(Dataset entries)
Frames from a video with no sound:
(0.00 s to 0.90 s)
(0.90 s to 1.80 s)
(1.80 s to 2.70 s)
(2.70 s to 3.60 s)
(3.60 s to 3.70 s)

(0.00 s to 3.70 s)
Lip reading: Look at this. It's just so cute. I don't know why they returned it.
--
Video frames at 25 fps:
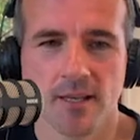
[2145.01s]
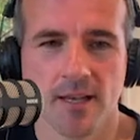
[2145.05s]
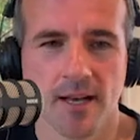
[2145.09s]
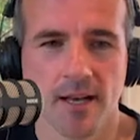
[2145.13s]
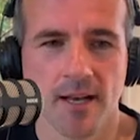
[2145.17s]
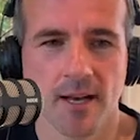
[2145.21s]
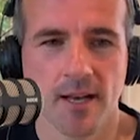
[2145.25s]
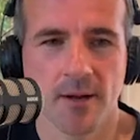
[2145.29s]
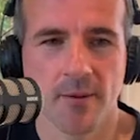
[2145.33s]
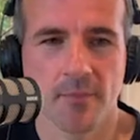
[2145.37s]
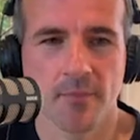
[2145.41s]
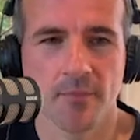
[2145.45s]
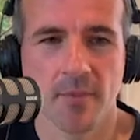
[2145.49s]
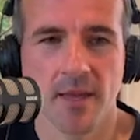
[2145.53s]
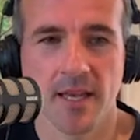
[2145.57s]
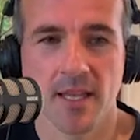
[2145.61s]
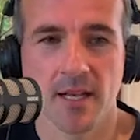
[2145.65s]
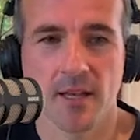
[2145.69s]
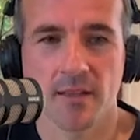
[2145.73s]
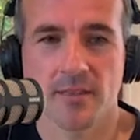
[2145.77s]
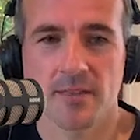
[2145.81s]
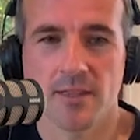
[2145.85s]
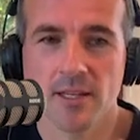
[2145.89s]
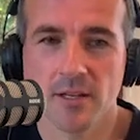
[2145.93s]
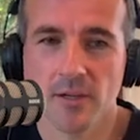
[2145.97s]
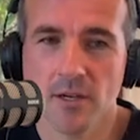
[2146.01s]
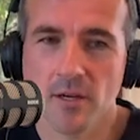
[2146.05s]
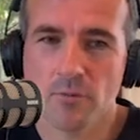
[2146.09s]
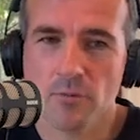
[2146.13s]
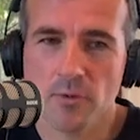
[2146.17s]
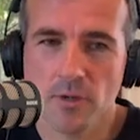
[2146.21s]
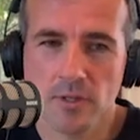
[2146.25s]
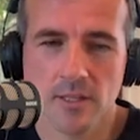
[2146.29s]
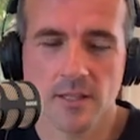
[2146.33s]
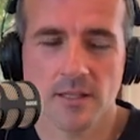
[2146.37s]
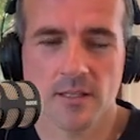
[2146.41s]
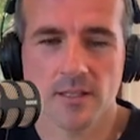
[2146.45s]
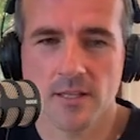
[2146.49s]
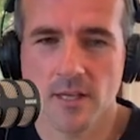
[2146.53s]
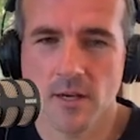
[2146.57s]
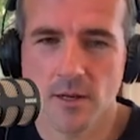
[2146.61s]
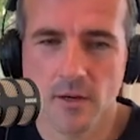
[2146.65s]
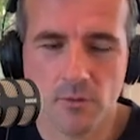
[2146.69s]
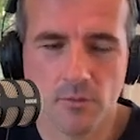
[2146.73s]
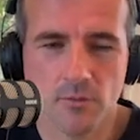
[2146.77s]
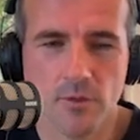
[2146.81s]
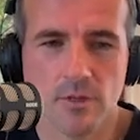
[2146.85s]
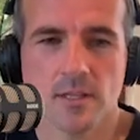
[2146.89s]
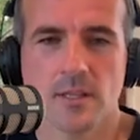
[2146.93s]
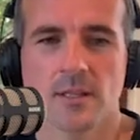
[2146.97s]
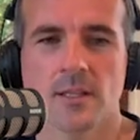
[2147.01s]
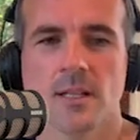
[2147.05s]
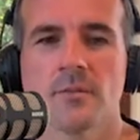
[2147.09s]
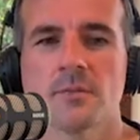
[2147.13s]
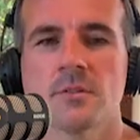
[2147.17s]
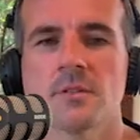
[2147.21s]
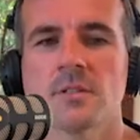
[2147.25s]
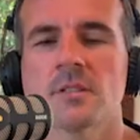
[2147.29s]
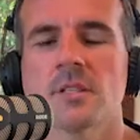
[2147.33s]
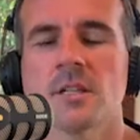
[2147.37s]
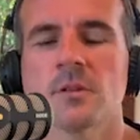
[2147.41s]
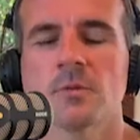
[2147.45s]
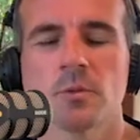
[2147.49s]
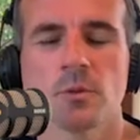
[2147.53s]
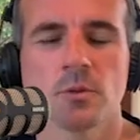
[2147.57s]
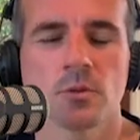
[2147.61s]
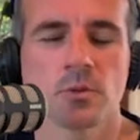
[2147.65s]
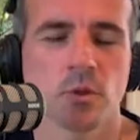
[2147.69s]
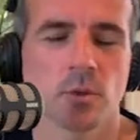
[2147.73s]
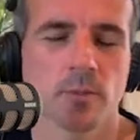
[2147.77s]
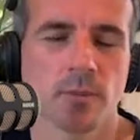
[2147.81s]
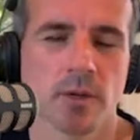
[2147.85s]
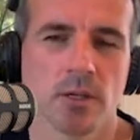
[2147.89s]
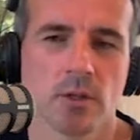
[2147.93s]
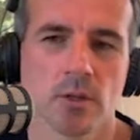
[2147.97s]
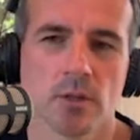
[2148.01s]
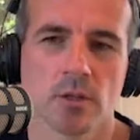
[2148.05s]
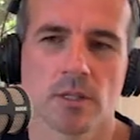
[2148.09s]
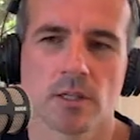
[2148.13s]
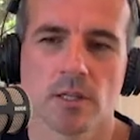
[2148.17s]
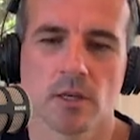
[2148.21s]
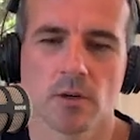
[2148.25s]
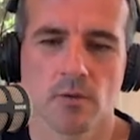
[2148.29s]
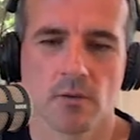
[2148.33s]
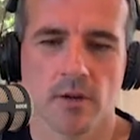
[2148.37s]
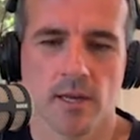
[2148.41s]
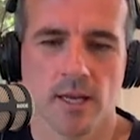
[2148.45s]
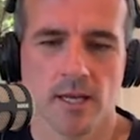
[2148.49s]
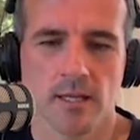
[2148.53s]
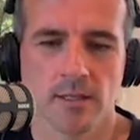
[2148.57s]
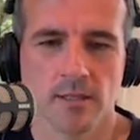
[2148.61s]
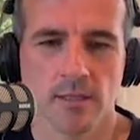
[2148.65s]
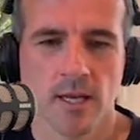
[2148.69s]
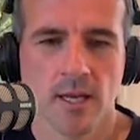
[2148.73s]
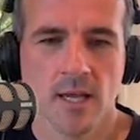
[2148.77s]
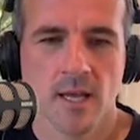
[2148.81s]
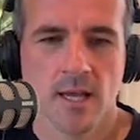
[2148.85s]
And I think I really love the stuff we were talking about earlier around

* _AIM OF THE EXERCISE_
What is needed is an exact copy of the lines above, from the one containing "Frames from a" through the one containing "Lip reading: Look", with nothing added.

* _TASK RESPONSE_
Frames from a video with no sound:
(0.00 s to 0.90 s)
(0.90 s to 1.80 s)
(1.80 s to 2.70 s)
(2.70 s to 3.60 s)
(3.60 s to 3.70 s)

(0.00 s to 3.70 s)
Lip reading: Look at this. It's just so cute. I don't know why they returned it.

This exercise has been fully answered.